白彥大駭,連忙躲開元一劍,手腳慌亂,更是顧不上被鞭子卷走的白風。
元一劍有靈,通人性,順主人心意,周身淩厲的劍芒閃動,誓要將白彥絞殺為止。
白彥麵色蒼白無力,額頭冷汗淋漓,手上的法器竭力阻擋元一劍的鋒芒,卻依舊是螳臂擋車,不自量力。
“噗!”一口赤紅色的鮮血從白彥的口中噴出,他身體向後一仰,狼狽的倒在地麵。
白彥捂著胸口,隻覺五髒六腑幾乎碎裂,震驚中帶著恐懼的看向來人,嘴唇抖了幾抖,“老祖。”

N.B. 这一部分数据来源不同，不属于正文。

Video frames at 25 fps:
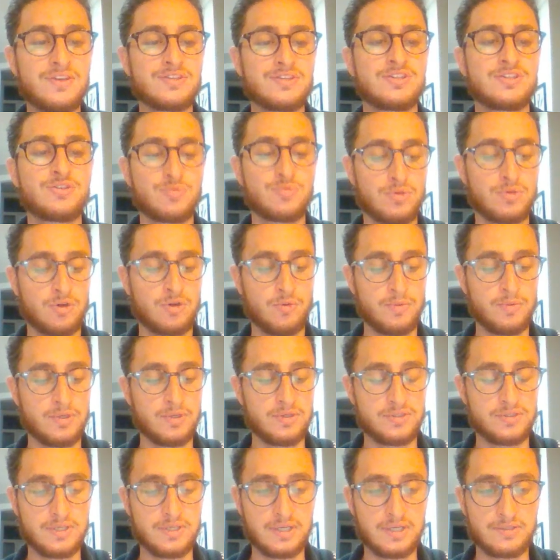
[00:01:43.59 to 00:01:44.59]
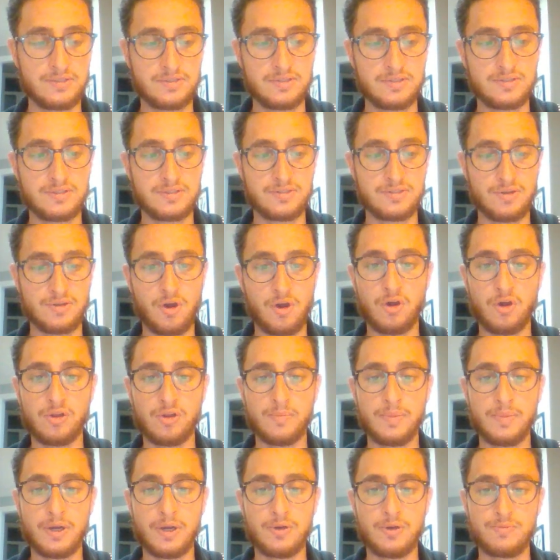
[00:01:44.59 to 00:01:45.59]
This is what homeostasis is
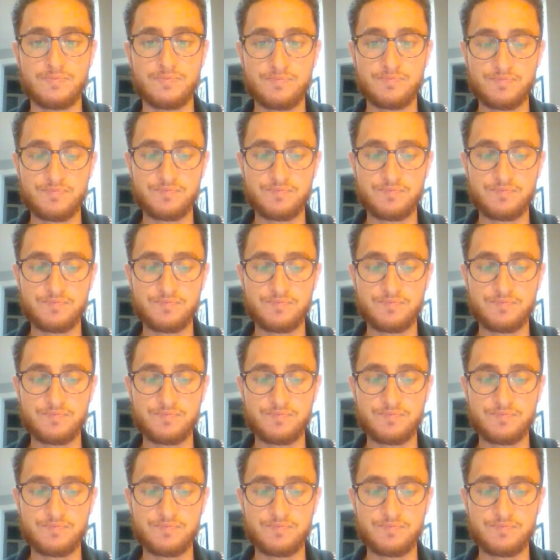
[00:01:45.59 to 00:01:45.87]
all about.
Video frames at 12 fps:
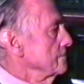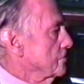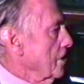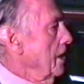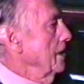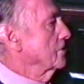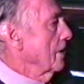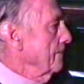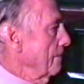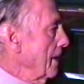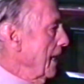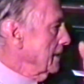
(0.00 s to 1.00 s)
Tea time.
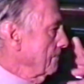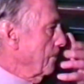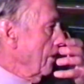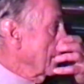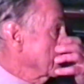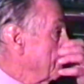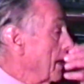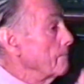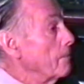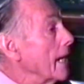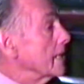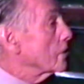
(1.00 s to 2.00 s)
They made the pies and
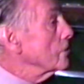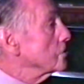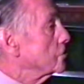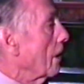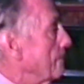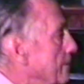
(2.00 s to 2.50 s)
made a good job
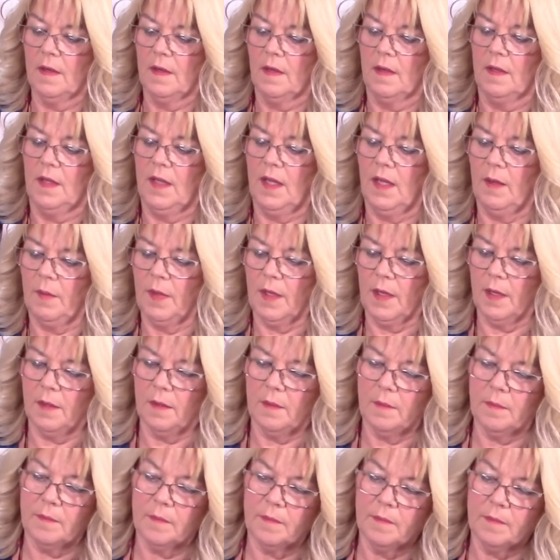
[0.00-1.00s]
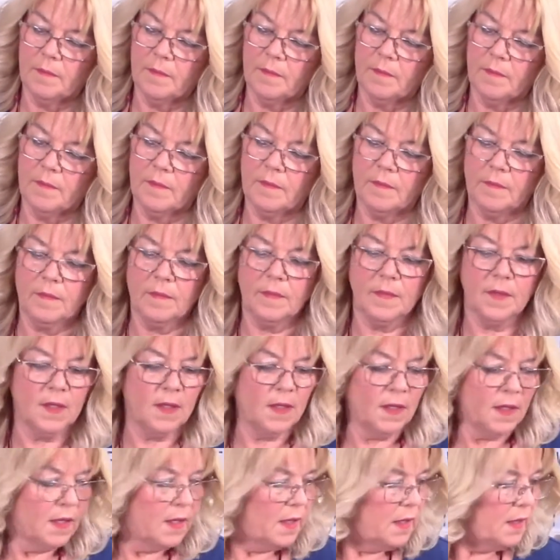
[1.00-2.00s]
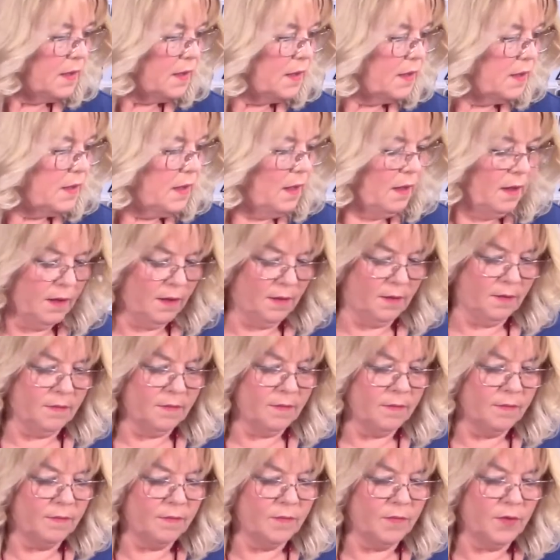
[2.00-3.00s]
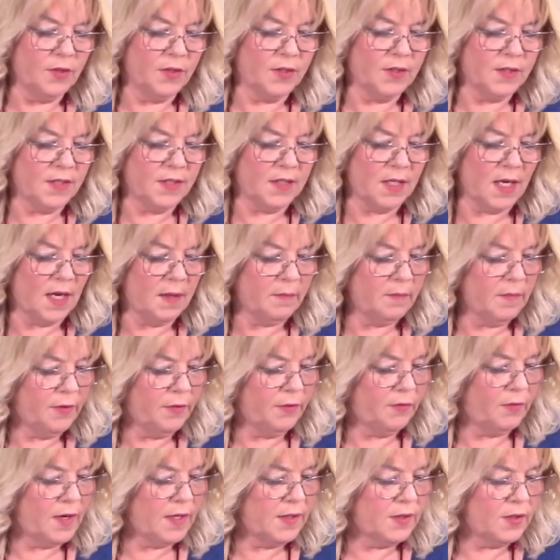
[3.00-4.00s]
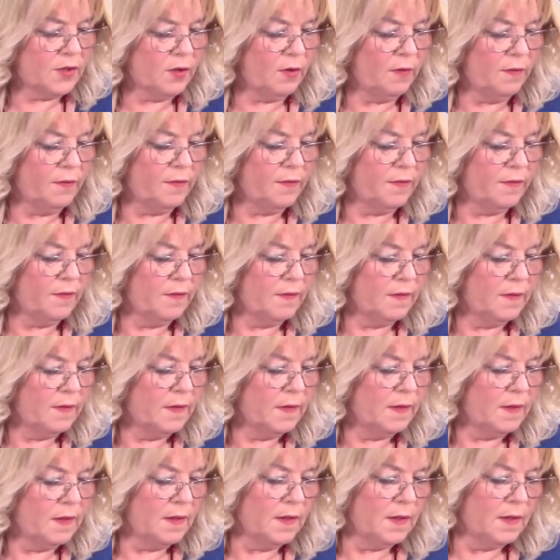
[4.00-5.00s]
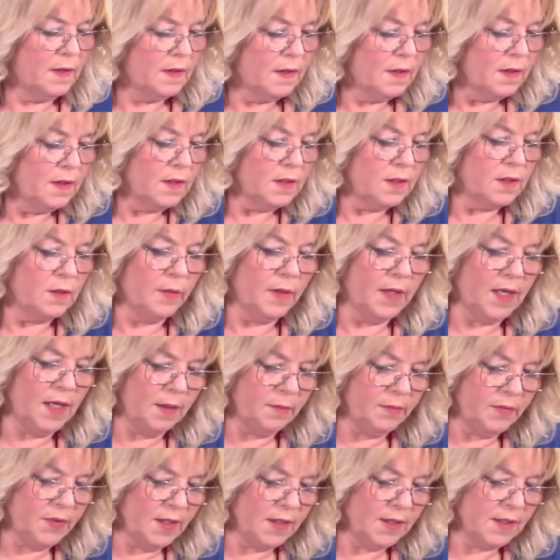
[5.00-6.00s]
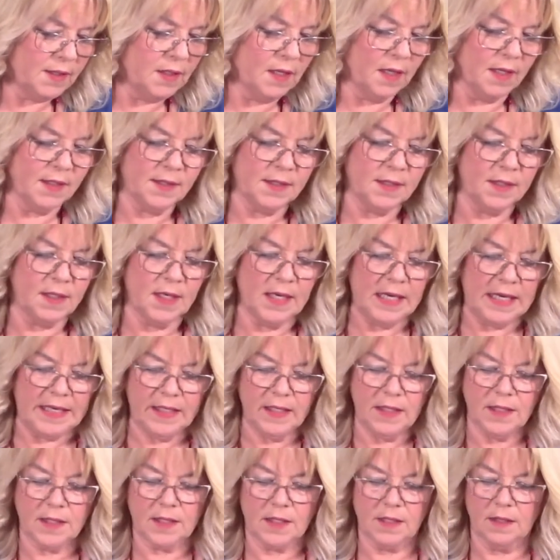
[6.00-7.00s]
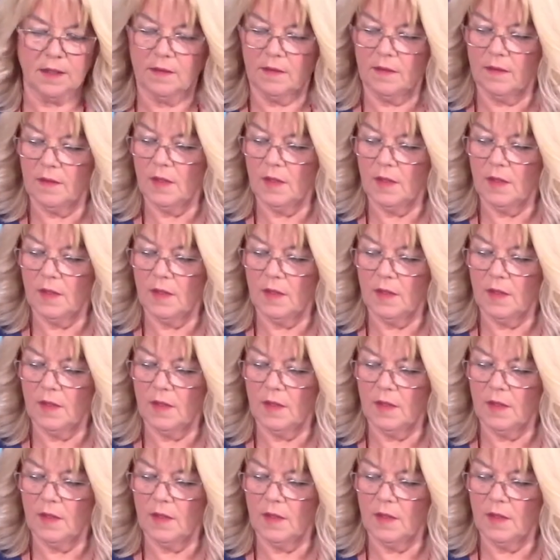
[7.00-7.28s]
There we go. So just take my threads off, so we keep things nice and neat.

月流音手上一道靈力打向白風,穩住了他的傷勢,同時另一手一揮,禁錮著譚又微的寒鐵鎖鏈,瞬間四分五裂。
“本尊當不起你這句老祖。”月流音冷笑。
白彥的臉色,就像那枯木燃燒過後的灰燼一般,複而低下了頭。
月流音冷冷看了他一眼,一道指訣打了過去。
白岩驚駭的抬眼,手上妄圖掙紮,卻被一絲透明的絲線死死捆住,越是掙紮,那絲線便捆得越緊。
月流音不再理會他這邊,從芥子空間中取出了一粒丹藥,喂入了譚又微的口中。
彈藥入口即化,一道暖流從她口中慢慢滑進腹中,被寒鐵鎖鏈禁錮重傷的身體,也漸漸恢複了生機。
譚又微雙手結印,在原地打坐,一刻鍾過後,睜開了眼睛。
此刻,她的臉上總算恢複了尋常的紅潤,慢慢的站起了身。
“師傅。”
“身體現在怎麽樣?”月流音看她。
譚又微笑著拍拍自己的胸口:“師傅放心,我已經沒有大礙了。”
“放心,我放得了這心嗎?”月流音瞪了她一眼,“我這才離開多久,你就把自己弄成這副德行。”
譚又微笑容一垮:“師傅,我這是意外。”
“我看你不是意外,是自己沒長心眼,什麽人說幾句話,就跑來了,這麽多年白活了嗎?”月流音在她腦袋上敲了一下,冷道,“知人知麵不知心,這麽簡單的道理,都還要為師再教你一遍,為師看你是光長個子不長腦子。”